● **What is required**: Apart from the pictures, every entry must be retyped exactly.

● **Data for the task**:

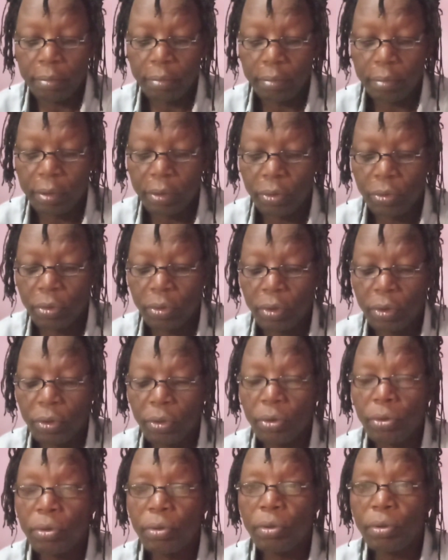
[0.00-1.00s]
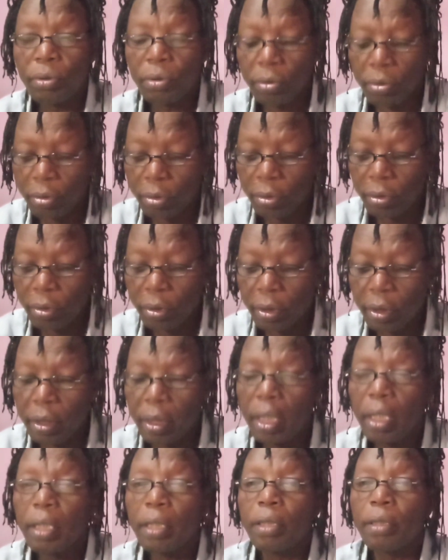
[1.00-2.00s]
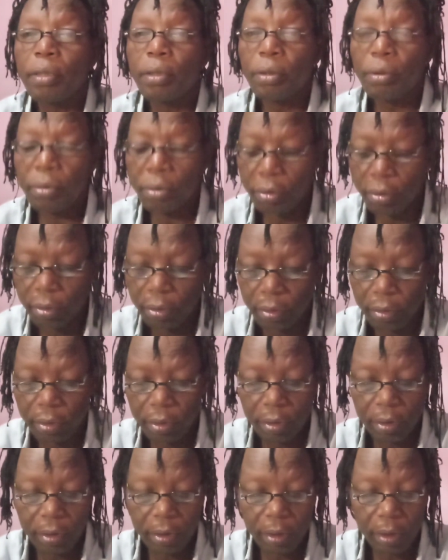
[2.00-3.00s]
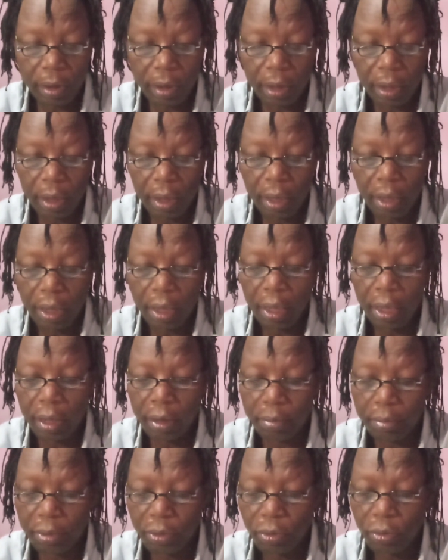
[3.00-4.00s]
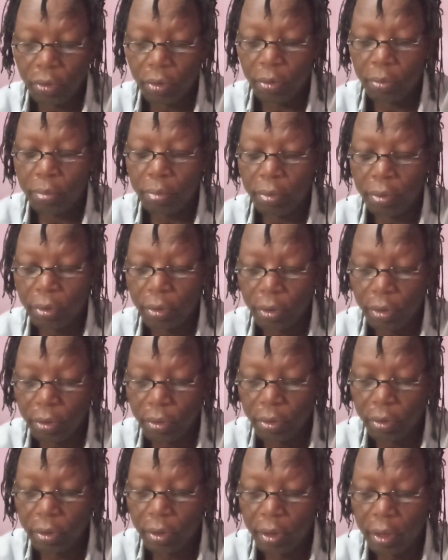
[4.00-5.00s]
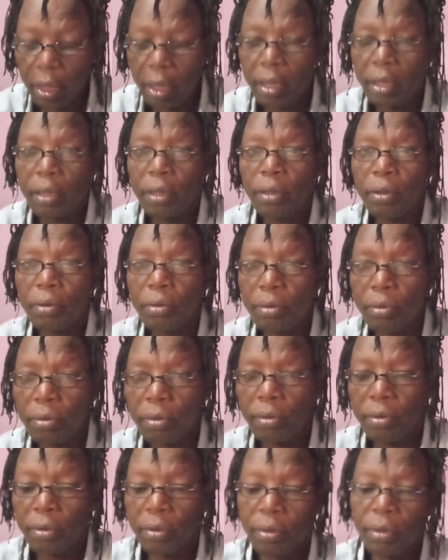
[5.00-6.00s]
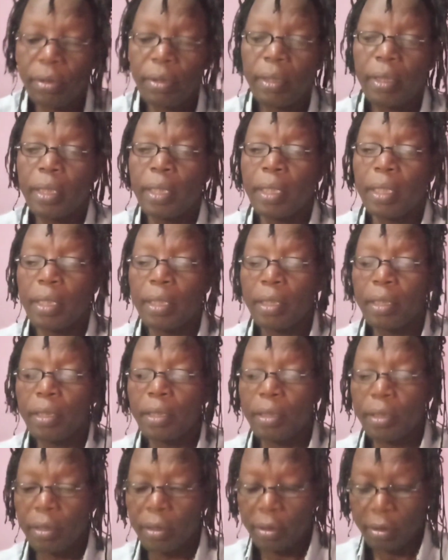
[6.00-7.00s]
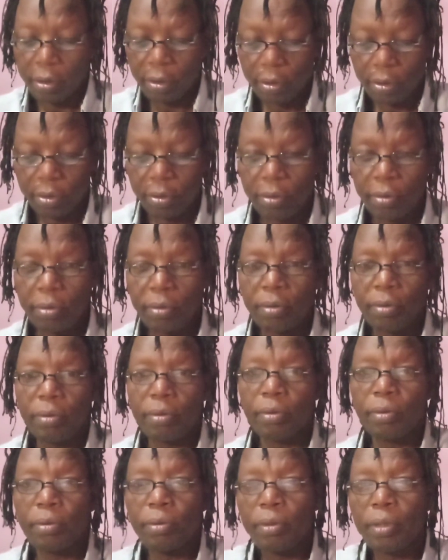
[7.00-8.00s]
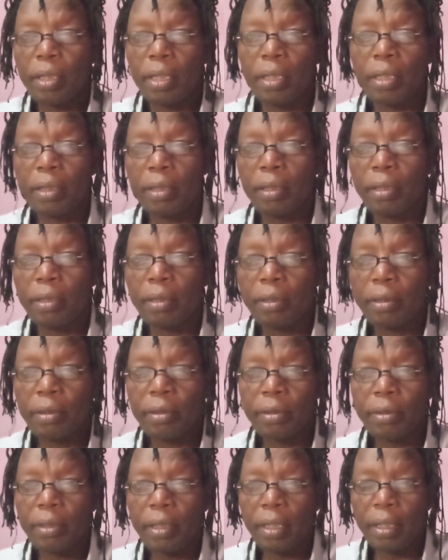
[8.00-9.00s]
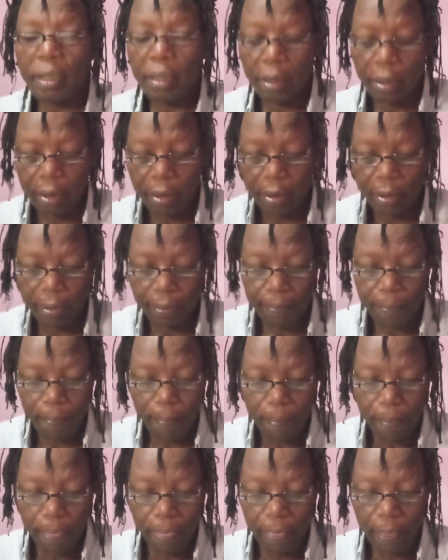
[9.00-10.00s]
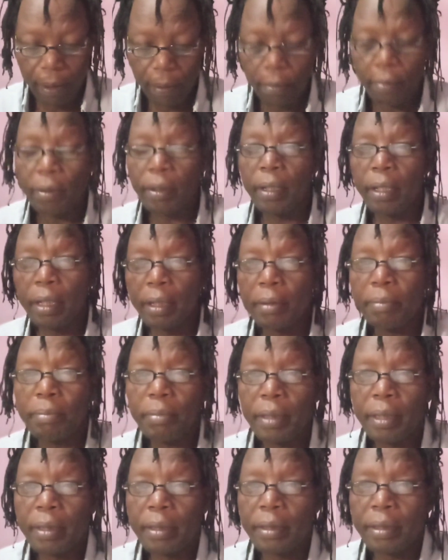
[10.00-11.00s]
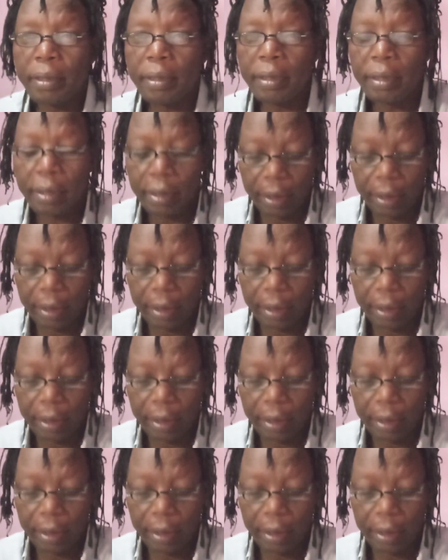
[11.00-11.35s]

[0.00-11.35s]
between neutrons and neutrons, and between protons and neutrons. So you can see what that means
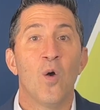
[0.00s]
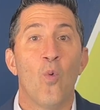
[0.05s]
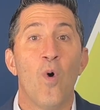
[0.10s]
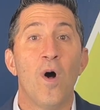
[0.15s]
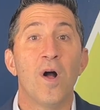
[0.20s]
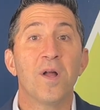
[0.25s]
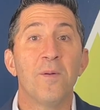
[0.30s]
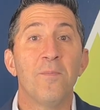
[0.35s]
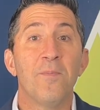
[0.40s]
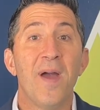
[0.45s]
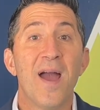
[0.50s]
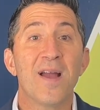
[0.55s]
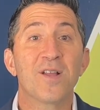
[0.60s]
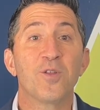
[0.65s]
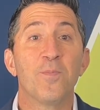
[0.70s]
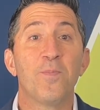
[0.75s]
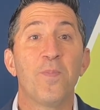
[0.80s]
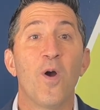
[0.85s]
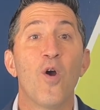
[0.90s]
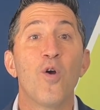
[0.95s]
Welcome back to
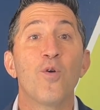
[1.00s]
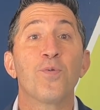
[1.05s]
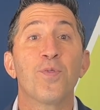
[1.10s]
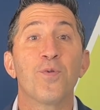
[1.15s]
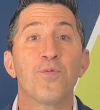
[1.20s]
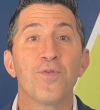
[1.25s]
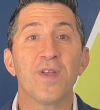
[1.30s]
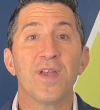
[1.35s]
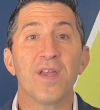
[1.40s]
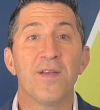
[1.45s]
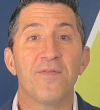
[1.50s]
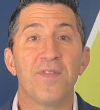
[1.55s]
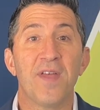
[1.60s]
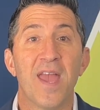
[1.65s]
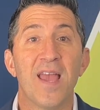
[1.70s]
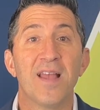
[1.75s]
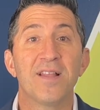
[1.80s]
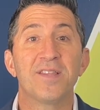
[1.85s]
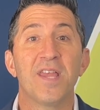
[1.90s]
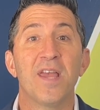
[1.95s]
part 3 of the
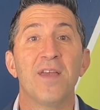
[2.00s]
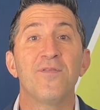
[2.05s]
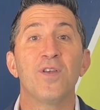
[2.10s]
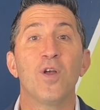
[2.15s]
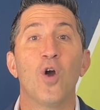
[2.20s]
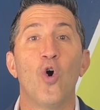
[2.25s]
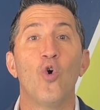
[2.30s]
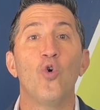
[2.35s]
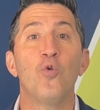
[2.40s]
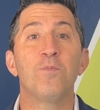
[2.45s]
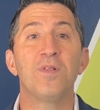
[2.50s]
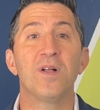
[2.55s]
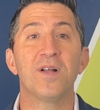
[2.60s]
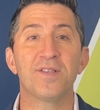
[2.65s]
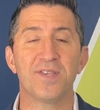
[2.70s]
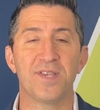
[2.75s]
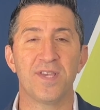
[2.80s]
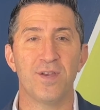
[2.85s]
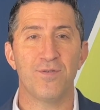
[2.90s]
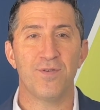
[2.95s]
Handtevy Whole Blood
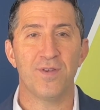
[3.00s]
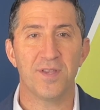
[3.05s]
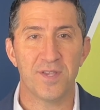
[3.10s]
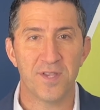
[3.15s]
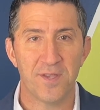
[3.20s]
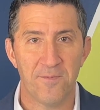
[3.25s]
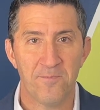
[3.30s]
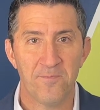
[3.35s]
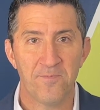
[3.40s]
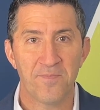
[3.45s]
Series.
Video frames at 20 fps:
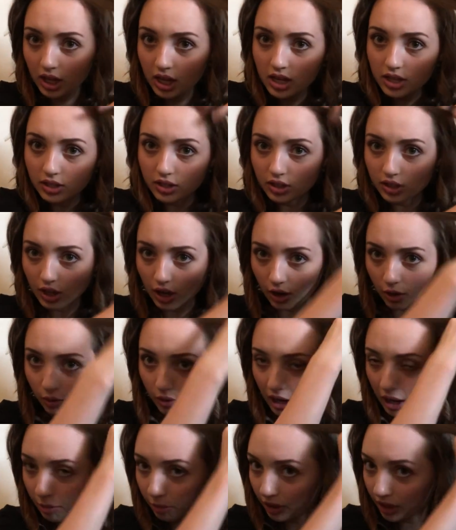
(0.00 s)
So
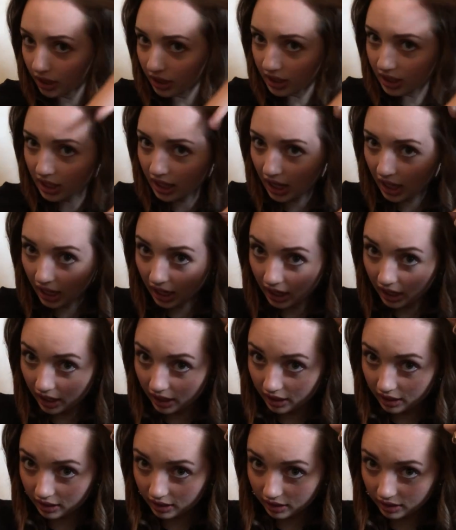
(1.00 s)
I'm gonna
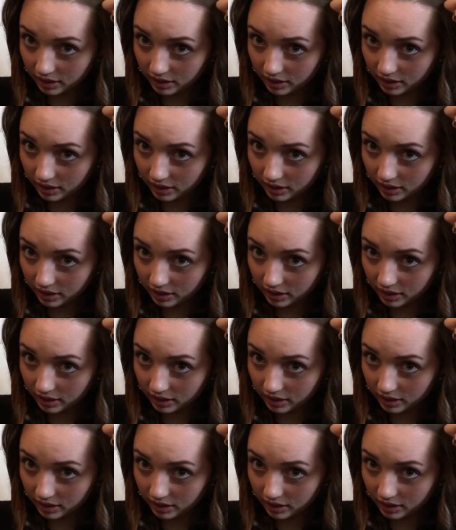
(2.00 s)
take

● **Output**:
[0.00-1.00s]
[1.00-2.00s]
[2.00-3.00s]
[3.00-4.00s]
[4.00-5.00s]
[5.00-6.00s]
[6.00-7.00s]
[7.00-8.00s]
[8.00-9.00s]
[9.00-10.00s]
[10.00-11.00s]
[11.00-11.35s]

[0.00-11.35s]
between neutrons and neutrons, and between protons and neutrons. So you can see what that means
[0.00s]
[0.05s]
[0.10s]
[0.15s]
[0.20s]
[0.25s]
[0.30s]
[0.35s]
[0.40s]
[0.45s]
[0.50s]
[0.55s]
[0.60s]
[0.65s]
[0.70s]
[0.75s]
[0.80s]
[0.85s]
[0.90s]
[0.95s]
Welcome back to
[1.00s]
[1.05s]
[1.10s]
[1.15s]
[1.20s]
[1.25s]
[1.30s]
[1.35s]
[1.40s]
[1.45s]
[1.50s]
[1.55s]
[1.60s]
[1.65s]
[1.70s]
[1.75s]
[1.80s]
[1.85s]
[1.90s]
[1.95s]
part 3 of the
[2.00s]
[2.05s]
[2.10s]
[2.15s]
[2.20s]
[2.25s]
[2.30s]
[2.35s]
[2.40s]
[2.45s]
[2.50s]
[2.55s]
[2.60s]
[2.65s]
[2.70s]
[2.75s]
[2.80s]
[2.85s]
[2.90s]
[2.95s]
Handtevy Whole Blood
[3.00s]
[3.05s]
[3.10s]
[3.15s]
[3.20s]
[3.25s]
[3.30s]
[3.35s]
[3.40s]
[3.45s]
Series.
Video frames at 20 fps:
(0.00 s)
So
(1.00 s)
I'm gonna
(2.00 s)
take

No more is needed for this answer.